- _What is required_
Output each line of the listing exactly, though pictures are not to appear.

* * *

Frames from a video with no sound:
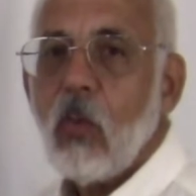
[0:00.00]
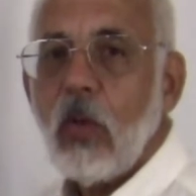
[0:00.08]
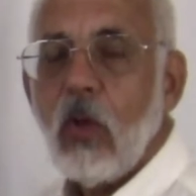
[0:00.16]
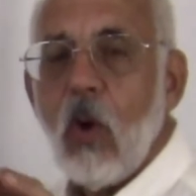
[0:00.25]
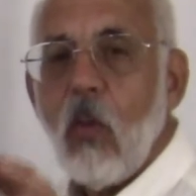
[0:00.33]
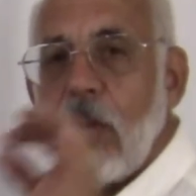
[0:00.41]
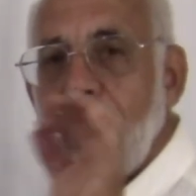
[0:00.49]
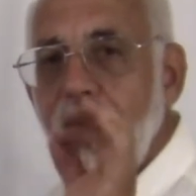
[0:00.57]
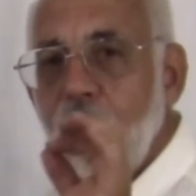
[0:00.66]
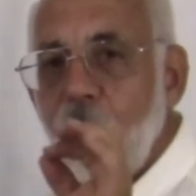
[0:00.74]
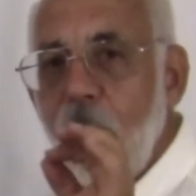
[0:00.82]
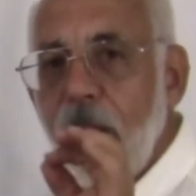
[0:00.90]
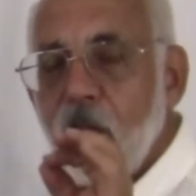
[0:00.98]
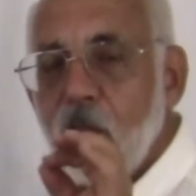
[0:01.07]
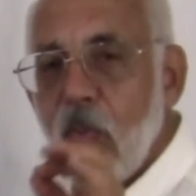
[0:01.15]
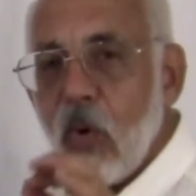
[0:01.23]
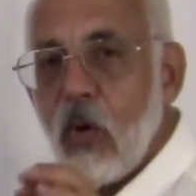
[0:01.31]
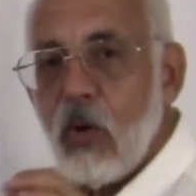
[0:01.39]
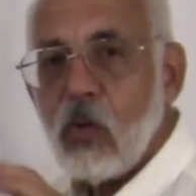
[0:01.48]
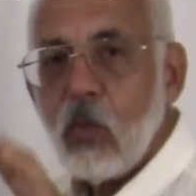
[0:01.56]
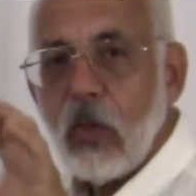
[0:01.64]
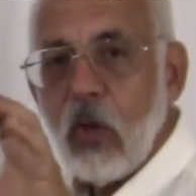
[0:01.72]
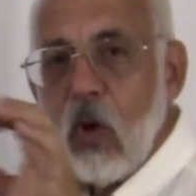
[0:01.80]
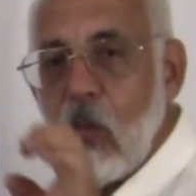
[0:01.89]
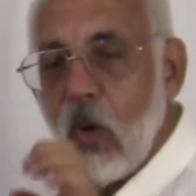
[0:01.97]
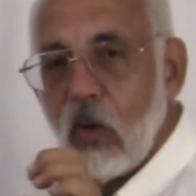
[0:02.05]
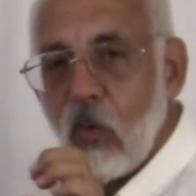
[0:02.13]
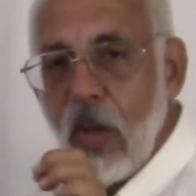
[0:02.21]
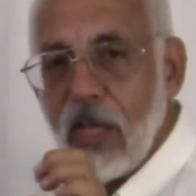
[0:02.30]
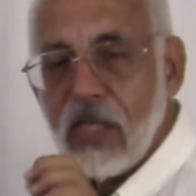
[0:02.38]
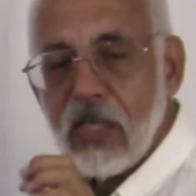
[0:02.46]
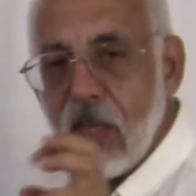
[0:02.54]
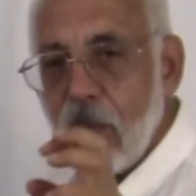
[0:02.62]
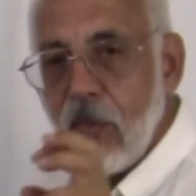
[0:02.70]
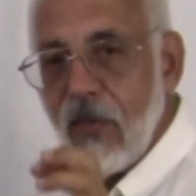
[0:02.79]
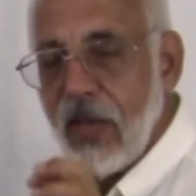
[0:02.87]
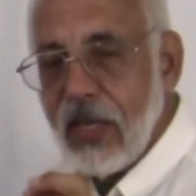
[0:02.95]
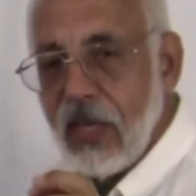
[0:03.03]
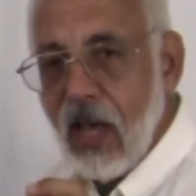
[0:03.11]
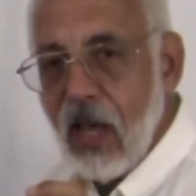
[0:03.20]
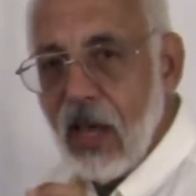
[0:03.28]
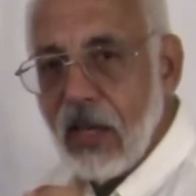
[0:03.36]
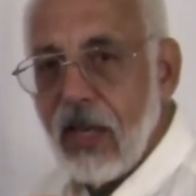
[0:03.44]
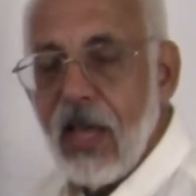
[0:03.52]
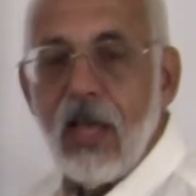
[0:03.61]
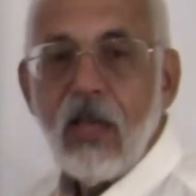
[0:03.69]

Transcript: We don't want any raised burrs. We don't want a raised lip of any kind.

* * *

- _Completed task_
Frames from a video with no sound:
[0:00.00]
[0:00.08]
[0:00.16]
[0:00.25]
[0:00.33]
[0:00.41]
[0:00.49]
[0:00.57]
[0:00.66]
[0:00.74]
[0:00.82]
[0:00.90]
[0:00.98]
[0:01.07]
[0:01.15]
[0:01.23]
[0:01.31]
[0:01.39]
[0:01.48]
[0:01.56]
[0:01.64]
[0:01.72]
[0:01.80]
[0:01.89]
[0:01.97]
[0:02.05]
[0:02.13]
[0:02.21]
[0:02.30]
[0:02.38]
[0:02.46]
[0:02.54]
[0:02.62]
[0:02.70]
[0:02.79]
[0:02.87]
[0:02.95]
[0:03.03]
[0:03.11]
[0:03.20]
[0:03.28]
[0:03.36]
[0:03.44]
[0:03.52]
[0:03.61]
[0:03.69]

Transcript: We don't want any raised burrs. We don't want a raised lip of any kind.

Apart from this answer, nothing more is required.